[Source data Boundary: Start]
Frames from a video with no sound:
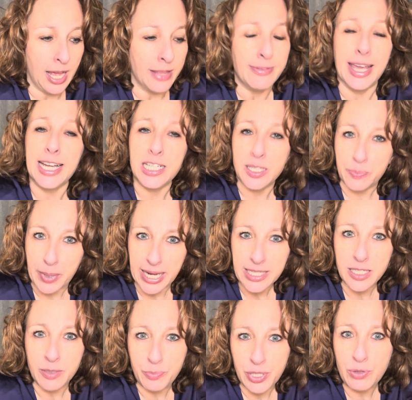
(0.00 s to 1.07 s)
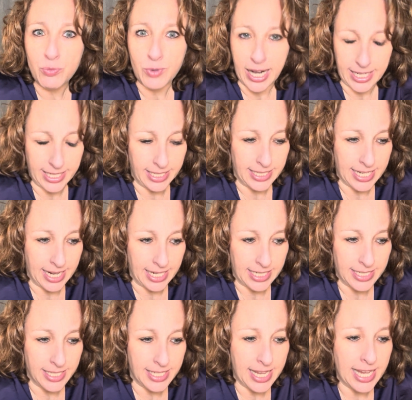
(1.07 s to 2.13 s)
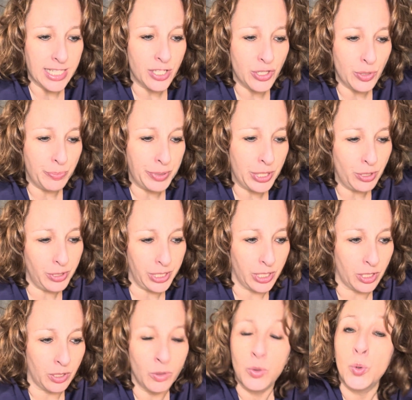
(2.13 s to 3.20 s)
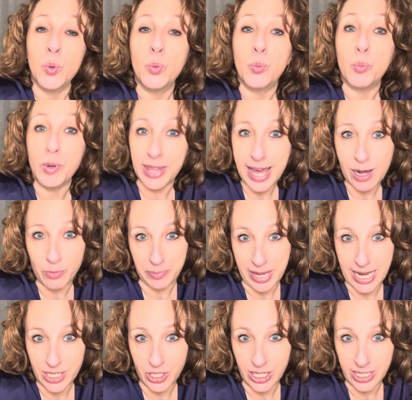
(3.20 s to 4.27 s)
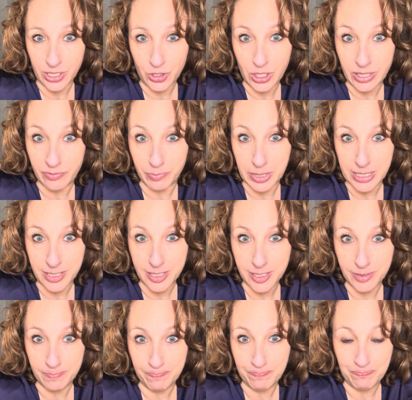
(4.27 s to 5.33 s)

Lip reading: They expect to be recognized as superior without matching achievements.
[Source data Boundary: End]
[Source data Boundary: Start]
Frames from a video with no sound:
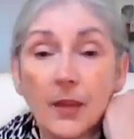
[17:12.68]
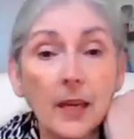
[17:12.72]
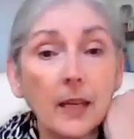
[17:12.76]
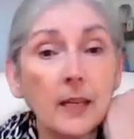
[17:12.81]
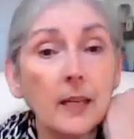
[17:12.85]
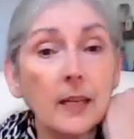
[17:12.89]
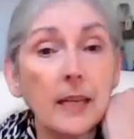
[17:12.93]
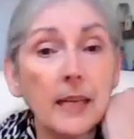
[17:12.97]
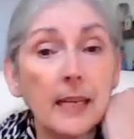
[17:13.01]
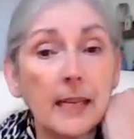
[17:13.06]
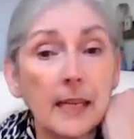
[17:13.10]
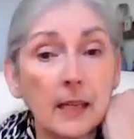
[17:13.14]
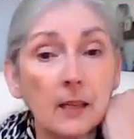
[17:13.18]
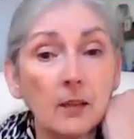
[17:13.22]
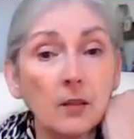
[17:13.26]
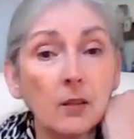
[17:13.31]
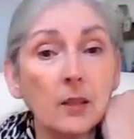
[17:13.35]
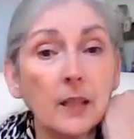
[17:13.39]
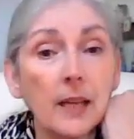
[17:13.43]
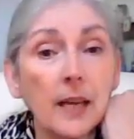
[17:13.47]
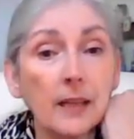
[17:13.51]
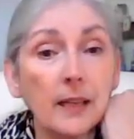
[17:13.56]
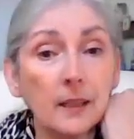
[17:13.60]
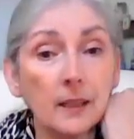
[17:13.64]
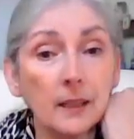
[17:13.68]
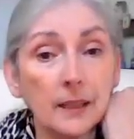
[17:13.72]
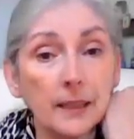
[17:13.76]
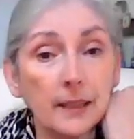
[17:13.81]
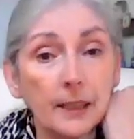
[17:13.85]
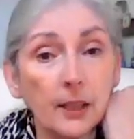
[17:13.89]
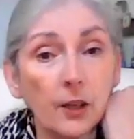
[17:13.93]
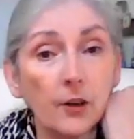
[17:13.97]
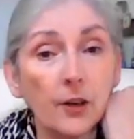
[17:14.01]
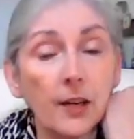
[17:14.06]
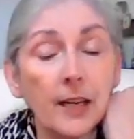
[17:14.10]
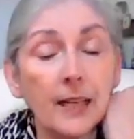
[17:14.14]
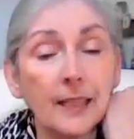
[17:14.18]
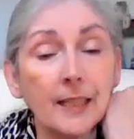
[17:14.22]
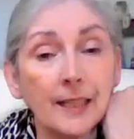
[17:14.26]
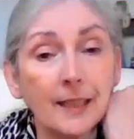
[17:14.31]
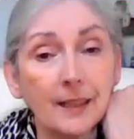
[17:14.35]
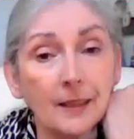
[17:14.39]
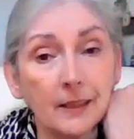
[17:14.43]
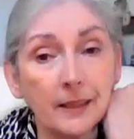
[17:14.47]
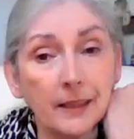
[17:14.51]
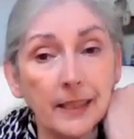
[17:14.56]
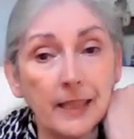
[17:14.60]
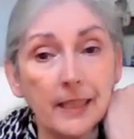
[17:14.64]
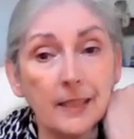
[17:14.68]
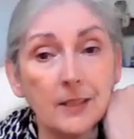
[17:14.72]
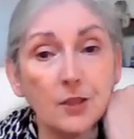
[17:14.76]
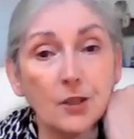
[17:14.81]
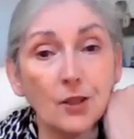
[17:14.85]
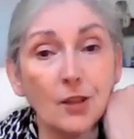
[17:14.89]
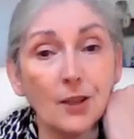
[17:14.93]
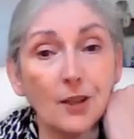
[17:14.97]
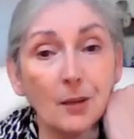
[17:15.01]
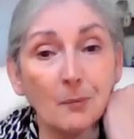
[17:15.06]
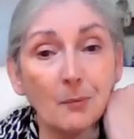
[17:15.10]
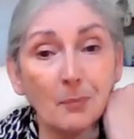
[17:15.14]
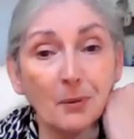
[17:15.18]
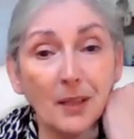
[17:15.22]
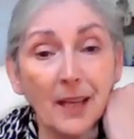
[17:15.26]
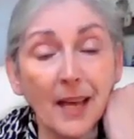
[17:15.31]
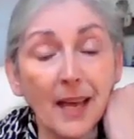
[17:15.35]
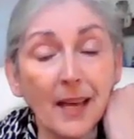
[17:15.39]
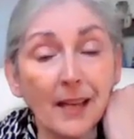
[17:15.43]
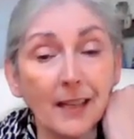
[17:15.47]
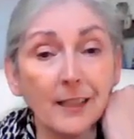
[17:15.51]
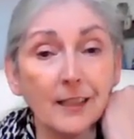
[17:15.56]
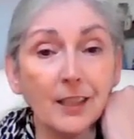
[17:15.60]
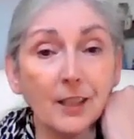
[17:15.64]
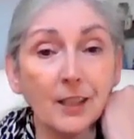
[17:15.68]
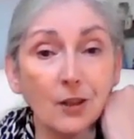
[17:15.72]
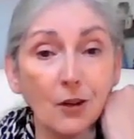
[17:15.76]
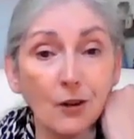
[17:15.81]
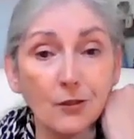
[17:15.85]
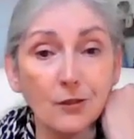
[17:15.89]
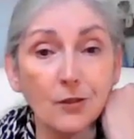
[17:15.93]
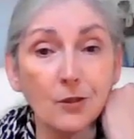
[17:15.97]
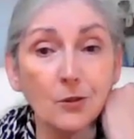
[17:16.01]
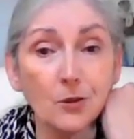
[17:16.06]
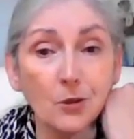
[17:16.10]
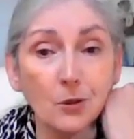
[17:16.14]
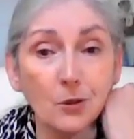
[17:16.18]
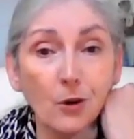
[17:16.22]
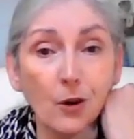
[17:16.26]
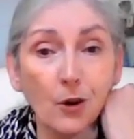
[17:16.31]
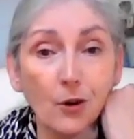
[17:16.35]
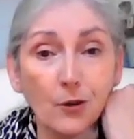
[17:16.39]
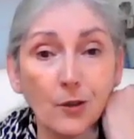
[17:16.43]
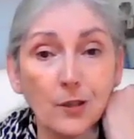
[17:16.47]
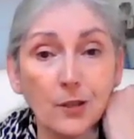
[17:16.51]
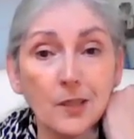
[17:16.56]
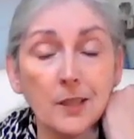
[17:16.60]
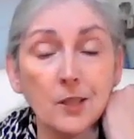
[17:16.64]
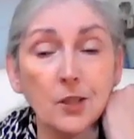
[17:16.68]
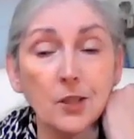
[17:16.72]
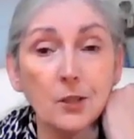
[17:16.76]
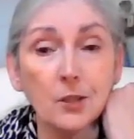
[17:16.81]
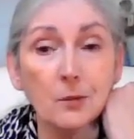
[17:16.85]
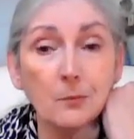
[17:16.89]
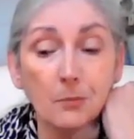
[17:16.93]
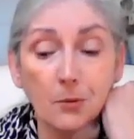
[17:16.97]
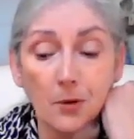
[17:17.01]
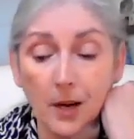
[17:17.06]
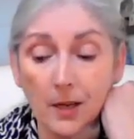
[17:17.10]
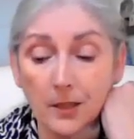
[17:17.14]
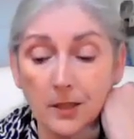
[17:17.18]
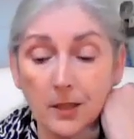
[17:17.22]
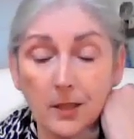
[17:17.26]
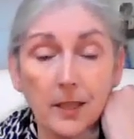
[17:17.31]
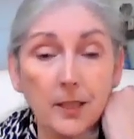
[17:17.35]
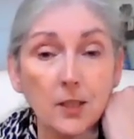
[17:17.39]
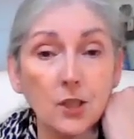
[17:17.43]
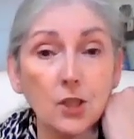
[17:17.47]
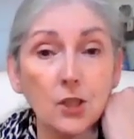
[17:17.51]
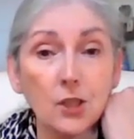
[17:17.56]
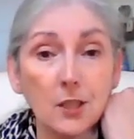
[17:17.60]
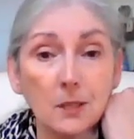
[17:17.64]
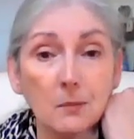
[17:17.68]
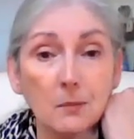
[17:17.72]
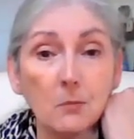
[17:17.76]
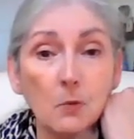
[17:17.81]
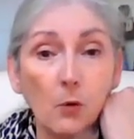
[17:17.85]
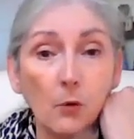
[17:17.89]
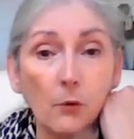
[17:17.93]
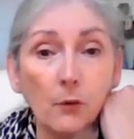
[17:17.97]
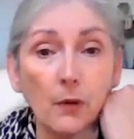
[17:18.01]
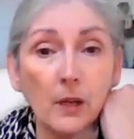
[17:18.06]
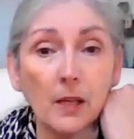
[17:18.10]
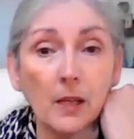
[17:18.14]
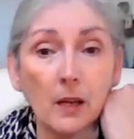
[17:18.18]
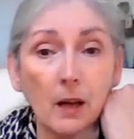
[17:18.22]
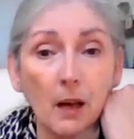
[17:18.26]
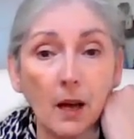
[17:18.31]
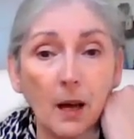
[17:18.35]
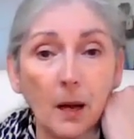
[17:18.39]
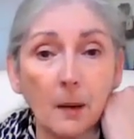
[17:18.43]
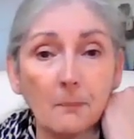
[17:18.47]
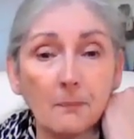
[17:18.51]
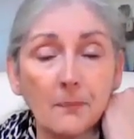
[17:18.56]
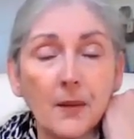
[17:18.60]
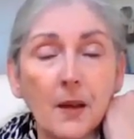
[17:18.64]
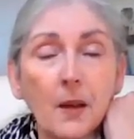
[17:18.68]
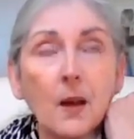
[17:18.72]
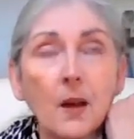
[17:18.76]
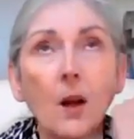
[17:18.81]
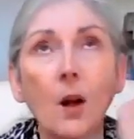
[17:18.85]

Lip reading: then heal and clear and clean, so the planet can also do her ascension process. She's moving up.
[Source data Boundary: End]
◆ **Exercise**: Within the data above, repeat exactly the lines from the one bearing "(2.13 s to 3.20 s)" through the one bearing "Lip reading: They". Include no pictures and nothing else.

◆ **Answer area**:
(2.13 s to 3.20 s)
(3.20 s to 4.27 s)
(4.27 s to 5.33 s)

Lip reading: They expect to be recognized as superior without matching achievements.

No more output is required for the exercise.